This one is real. I hit it building Morphix — an AI platform where the assistant streams its reasoning and tool calls to the browser over SSE, and can spawn sub-agents (e.g. "search flights") whose events stream back interleaved with the parent's.

Here's the bug:

You're mid-conversation. The agent is running a sub-agent task. You refresh the page. The conversation rehydrates, the stream resumes — and the sub-agent's tool call either runs twice in the UI, or its result is missing.

It doesn't reproduce on demand. It needs a refresh at the wrong moment, plus the network to redeliver events in a slightly different order than last time. By the time you open DevTools, the scene that caused it is already gone.

Why this is the exact bug class agents fail at

It's worth being precise about why this kind of bug is agent kryptonite, because it's not a Morphix quirk — it's a documented, structural gap.

A coding agent works from source files. It does not observe the rendered DOM, computed styles, layout geometry, the compiled module graph, or runtime state (source). For a timing-dependent streaming bug, all the evidence is runtime: the order events arrived, what was in the store at refresh, which token went out on the reconnect. None of it is in the repo.

So the agent does what current agents do on frontend work: it reads the code, it reasons, and — because nothing throws an exception — it concludes the code looks correct and reports success. As one engineer found after heavy testing, "the model will happily tell you everything is fine unless you give it some way to actually look at the result" (source). Looks done. Still double-rendering on every third refresh.

And the obvious tool doesn't save you here either. Chrome DevTools MCP can drive and inspect the tab in front of it — but this bug's first scene was destroyed by the refresh. You can't attach to a moment that's already gone. You need something that was already recording when it happened.

What was actually happening

The shape of it (the parts any streaming-agent frontend has):

  • An SSE reader that tracks a Last-Event-ID. On reconnect it sends that ID back so the server resumes from the right cursor — if the client preserved it across the refresh.
  • A race-guard buffer: sub-agent events (thinking, tool_call, tool_result) that arrive before their sub_agent_start get parked in a map keyed by task id, then flushed when start finally lands. (In Morphix this is a literal pendingSubAgentEvents map — the race is real enough that the code already carries a guard for it.) If start is delayed past the refresh boundary, the buffer's lifetime and the resume cursor have to agree — or you replay events the server already re-sent.
  • A token read on every (re)connect: the stream's Authorization header is fetched fresh each time the stream opens.

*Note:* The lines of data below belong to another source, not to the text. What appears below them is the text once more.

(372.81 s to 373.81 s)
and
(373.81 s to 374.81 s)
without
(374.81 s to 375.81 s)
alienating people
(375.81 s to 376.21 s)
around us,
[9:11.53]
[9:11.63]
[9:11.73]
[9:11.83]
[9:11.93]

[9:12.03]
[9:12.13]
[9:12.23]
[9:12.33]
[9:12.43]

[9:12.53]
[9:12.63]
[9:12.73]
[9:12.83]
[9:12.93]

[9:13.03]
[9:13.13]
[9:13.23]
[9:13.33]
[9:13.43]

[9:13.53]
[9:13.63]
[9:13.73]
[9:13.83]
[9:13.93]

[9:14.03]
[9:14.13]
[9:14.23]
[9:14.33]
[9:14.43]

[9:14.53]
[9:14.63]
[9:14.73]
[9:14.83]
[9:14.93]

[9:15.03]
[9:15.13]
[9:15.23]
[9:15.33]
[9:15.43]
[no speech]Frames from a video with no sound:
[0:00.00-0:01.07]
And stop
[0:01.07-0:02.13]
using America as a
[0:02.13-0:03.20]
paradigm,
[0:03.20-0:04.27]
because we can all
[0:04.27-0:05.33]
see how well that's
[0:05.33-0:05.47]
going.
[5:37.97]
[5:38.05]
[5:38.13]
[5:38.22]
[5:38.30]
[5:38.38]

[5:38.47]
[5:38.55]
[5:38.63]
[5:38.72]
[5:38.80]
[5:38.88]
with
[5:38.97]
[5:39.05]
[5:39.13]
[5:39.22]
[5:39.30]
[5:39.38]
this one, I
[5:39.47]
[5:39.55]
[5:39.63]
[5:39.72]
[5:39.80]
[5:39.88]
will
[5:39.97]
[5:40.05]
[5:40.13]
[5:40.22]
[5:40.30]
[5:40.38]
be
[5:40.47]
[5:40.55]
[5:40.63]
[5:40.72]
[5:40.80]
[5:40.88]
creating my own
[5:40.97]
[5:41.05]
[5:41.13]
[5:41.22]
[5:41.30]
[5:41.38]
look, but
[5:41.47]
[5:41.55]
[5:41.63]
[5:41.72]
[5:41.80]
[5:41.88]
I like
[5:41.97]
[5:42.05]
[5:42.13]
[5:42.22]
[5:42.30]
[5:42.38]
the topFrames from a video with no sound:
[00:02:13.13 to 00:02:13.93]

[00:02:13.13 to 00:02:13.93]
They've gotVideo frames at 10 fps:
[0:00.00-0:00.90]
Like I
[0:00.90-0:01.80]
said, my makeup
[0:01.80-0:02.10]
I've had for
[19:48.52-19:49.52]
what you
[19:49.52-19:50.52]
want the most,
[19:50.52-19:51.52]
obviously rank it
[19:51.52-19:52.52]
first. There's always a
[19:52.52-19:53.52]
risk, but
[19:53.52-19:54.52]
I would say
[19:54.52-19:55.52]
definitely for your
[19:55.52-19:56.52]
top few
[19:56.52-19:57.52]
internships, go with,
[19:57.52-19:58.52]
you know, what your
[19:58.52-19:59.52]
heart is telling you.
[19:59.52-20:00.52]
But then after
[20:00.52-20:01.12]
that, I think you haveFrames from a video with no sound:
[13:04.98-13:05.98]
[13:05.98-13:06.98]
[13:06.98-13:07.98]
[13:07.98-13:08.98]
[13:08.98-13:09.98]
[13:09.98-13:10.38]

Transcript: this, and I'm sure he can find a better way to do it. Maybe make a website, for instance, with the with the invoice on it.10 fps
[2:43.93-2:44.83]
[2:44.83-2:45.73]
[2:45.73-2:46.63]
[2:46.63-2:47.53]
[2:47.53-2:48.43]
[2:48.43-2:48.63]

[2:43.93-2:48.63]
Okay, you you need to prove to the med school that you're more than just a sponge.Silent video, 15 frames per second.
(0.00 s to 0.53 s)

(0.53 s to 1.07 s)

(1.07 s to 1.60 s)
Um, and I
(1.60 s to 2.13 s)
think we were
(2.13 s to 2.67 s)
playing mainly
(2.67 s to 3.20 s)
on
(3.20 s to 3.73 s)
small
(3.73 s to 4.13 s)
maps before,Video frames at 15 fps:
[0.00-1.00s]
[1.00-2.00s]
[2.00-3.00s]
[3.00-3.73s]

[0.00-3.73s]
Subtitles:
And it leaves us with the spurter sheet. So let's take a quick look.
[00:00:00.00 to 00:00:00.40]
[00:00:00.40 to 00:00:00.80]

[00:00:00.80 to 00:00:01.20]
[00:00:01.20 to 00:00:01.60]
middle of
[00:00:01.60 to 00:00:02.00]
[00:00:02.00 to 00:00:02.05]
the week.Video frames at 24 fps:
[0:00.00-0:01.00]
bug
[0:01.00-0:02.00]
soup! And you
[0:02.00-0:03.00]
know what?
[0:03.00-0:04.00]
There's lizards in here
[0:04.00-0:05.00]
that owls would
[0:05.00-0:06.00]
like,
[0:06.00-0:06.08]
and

A background token refresh racing that read is enough to kill the resumed stream — with no thrown error, just a stream that quietly stops.

The duplicate/missing result is the buffer and the resume cursor disagreeing about what was already delivered — but you can only see that disagreement if you can see the byte-level event order and the exact reconnect header. Which is the whole point of a harness.

How harness-fe got the scene back

With the harness-fe runtime installed, every one of those invisible layers is a queryable, replayable record — and every event carries the JS stack that issued it.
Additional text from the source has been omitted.